Records supplied Start Marker

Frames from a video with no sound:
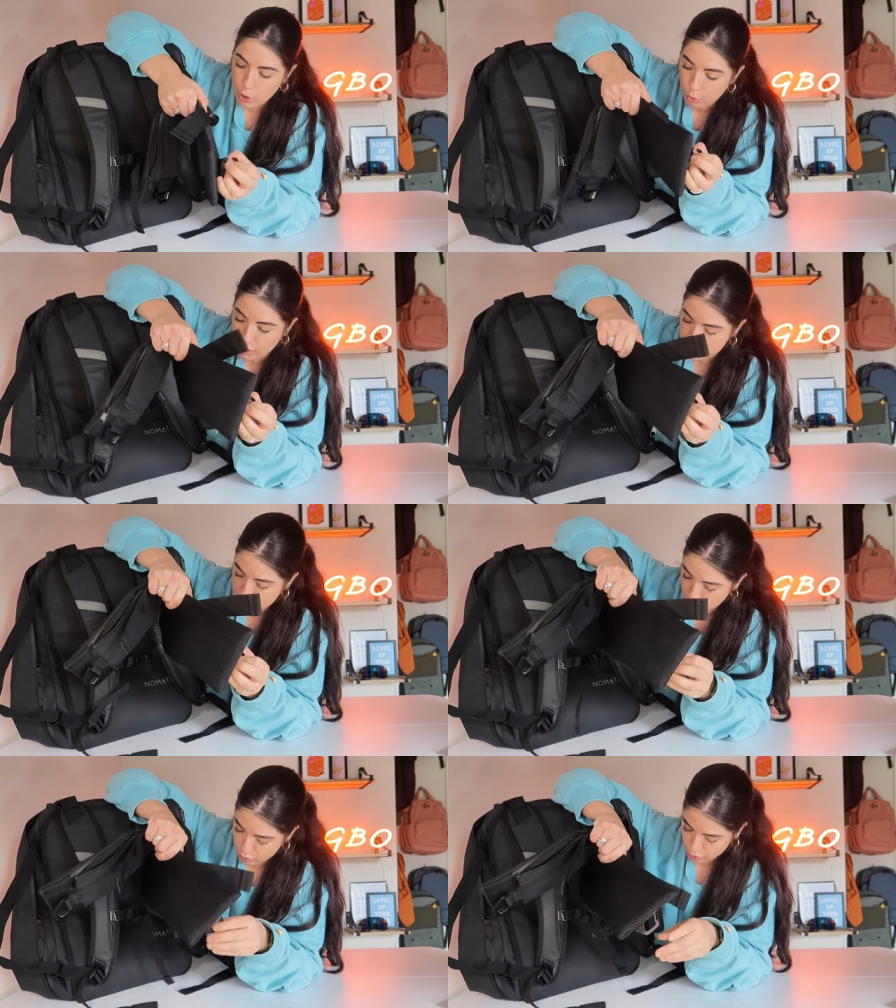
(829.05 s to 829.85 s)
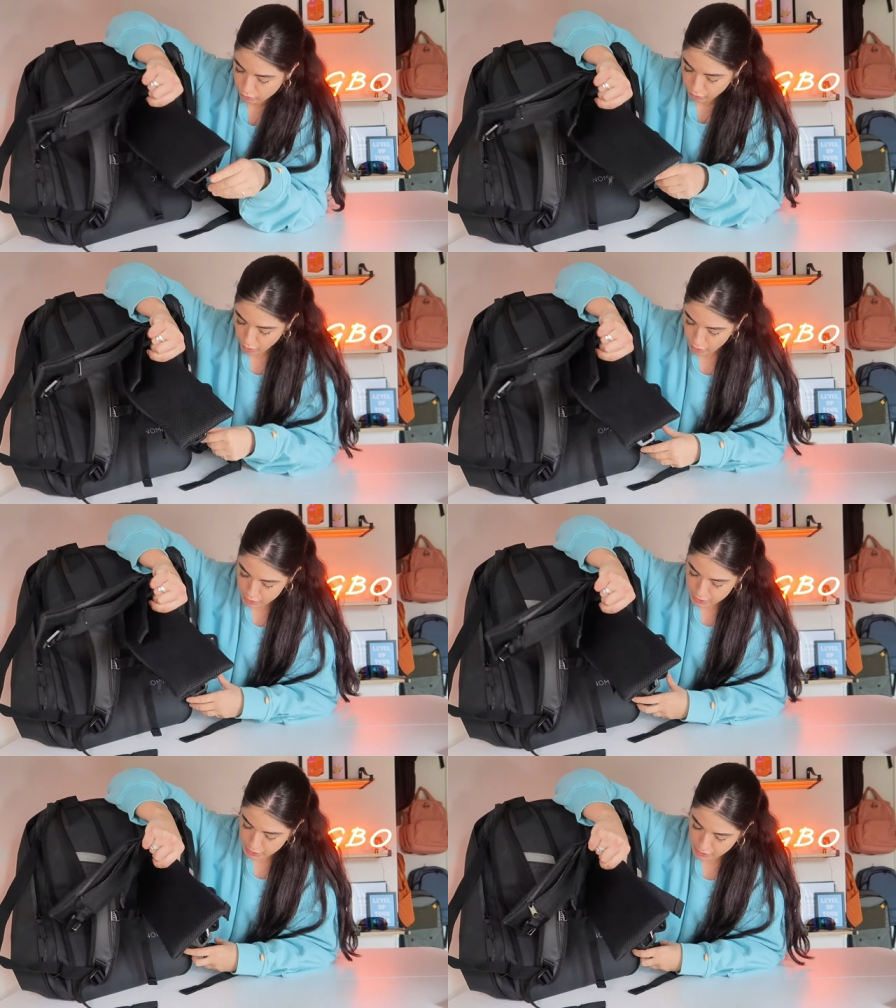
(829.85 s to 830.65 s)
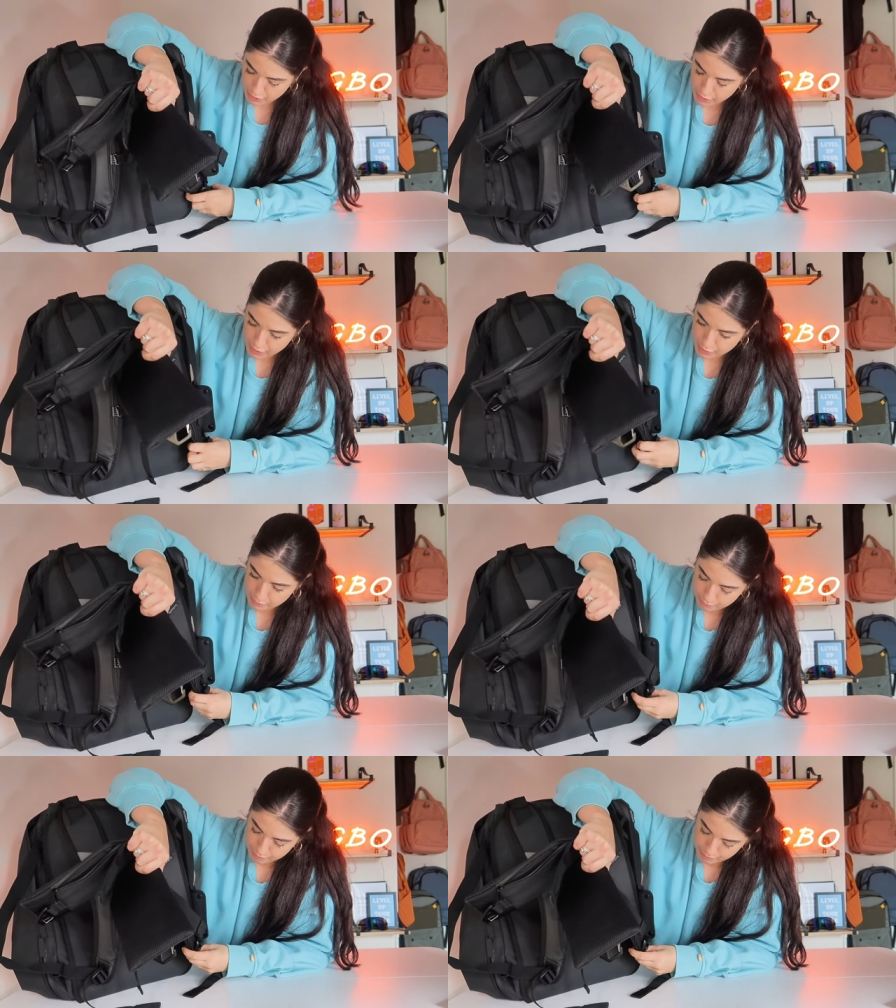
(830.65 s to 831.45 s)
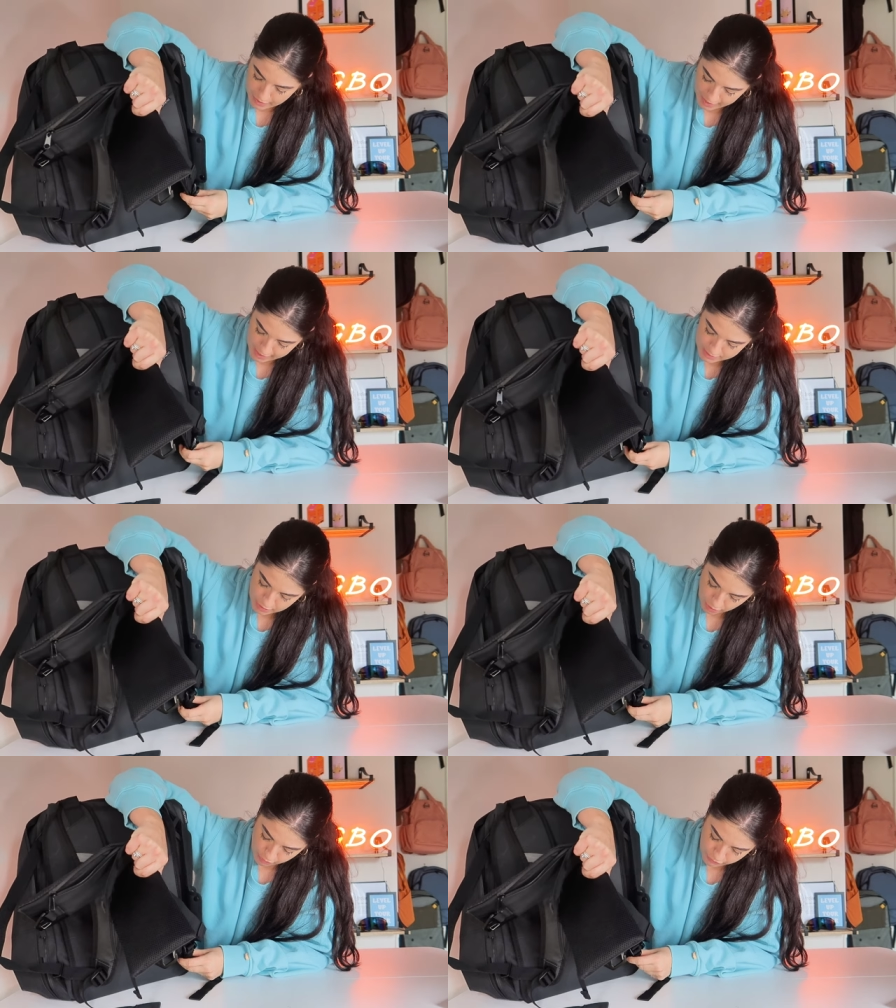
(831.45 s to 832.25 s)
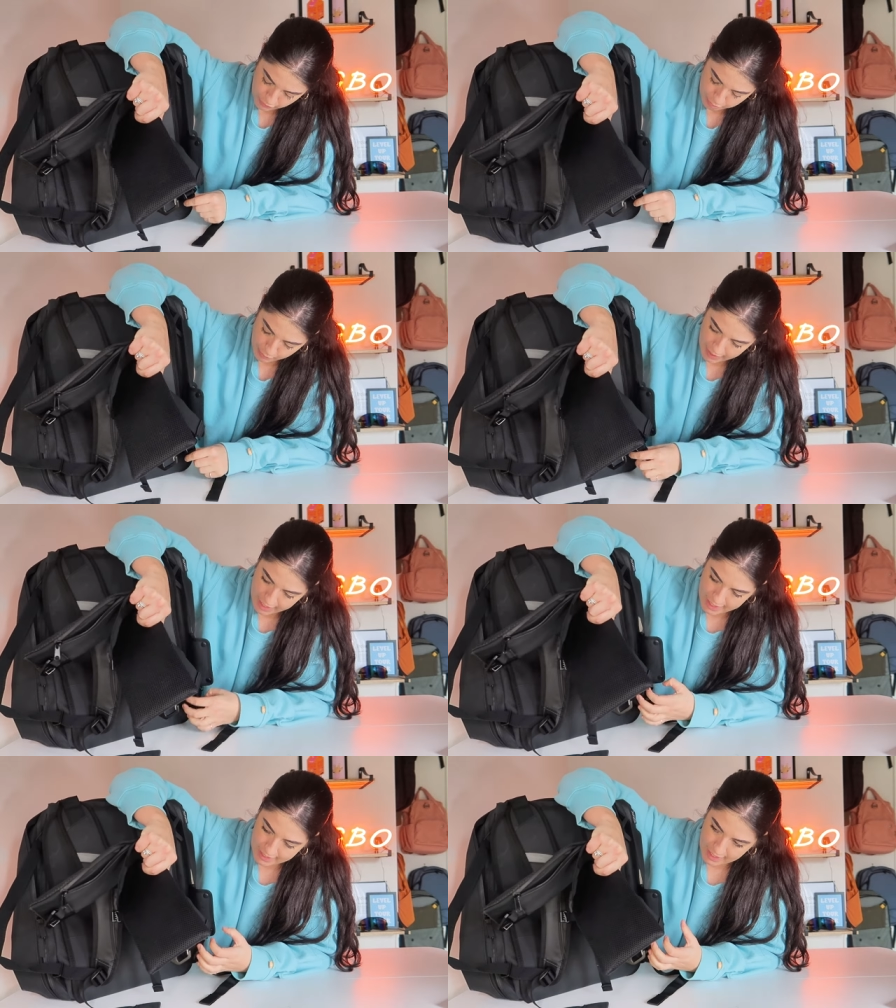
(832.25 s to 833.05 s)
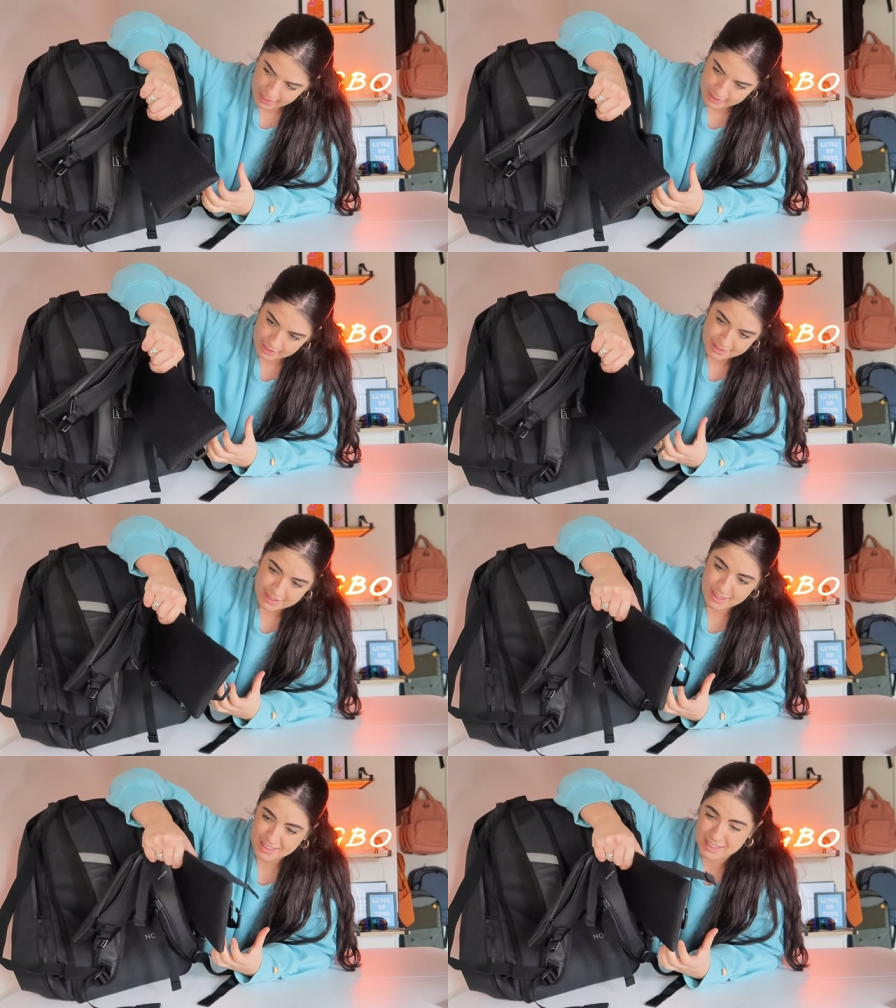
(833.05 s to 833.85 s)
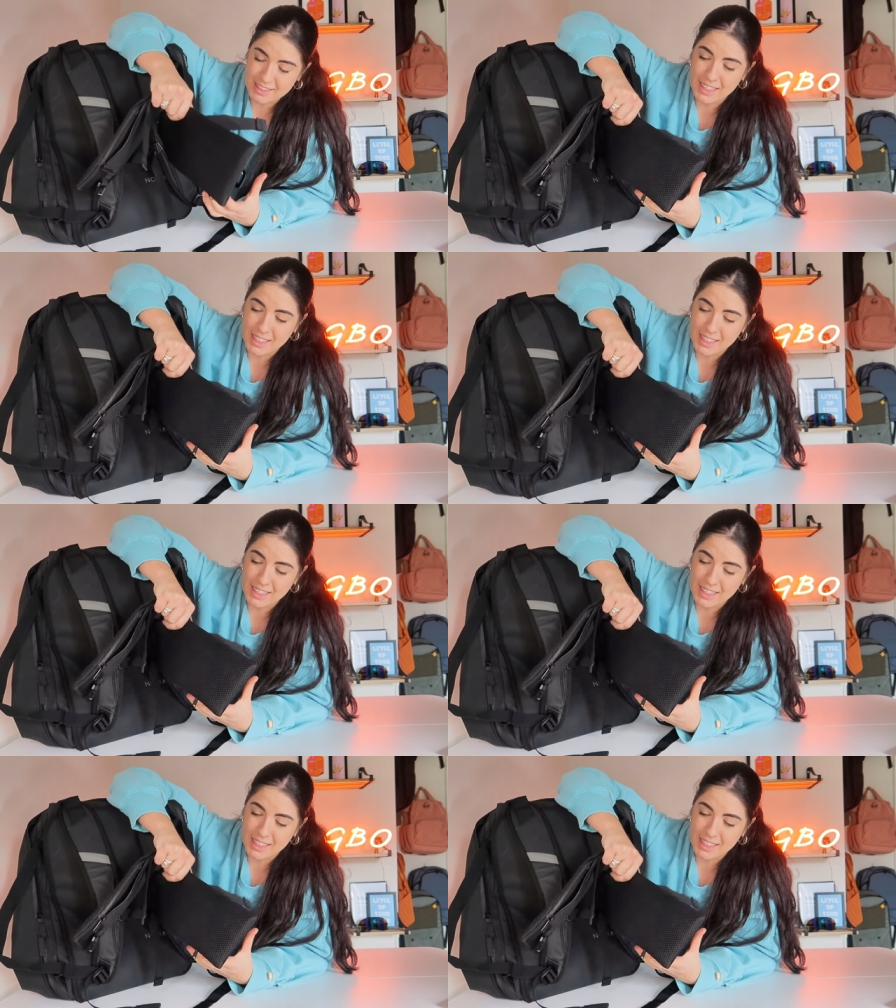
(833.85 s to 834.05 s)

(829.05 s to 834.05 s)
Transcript: which goes around the end of the bag and it sits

Records supplied End Marker

» **What the exercise asks**
Without the pictures, restate all of the entries above verbatim.

» **Task response**
Frames from a video with no sound:
(829.05 s to 829.85 s)
(829.85 s to 830.65 s)
(830.65 s to 831.45 s)
(831.45 s to 832.25 s)
(832.25 s to 833.05 s)
(833.05 s to 833.85 s)
(833.85 s to 834.05 s)

(829.05 s to 834.05 s)
Transcript: which goes around the end of the bag and it sits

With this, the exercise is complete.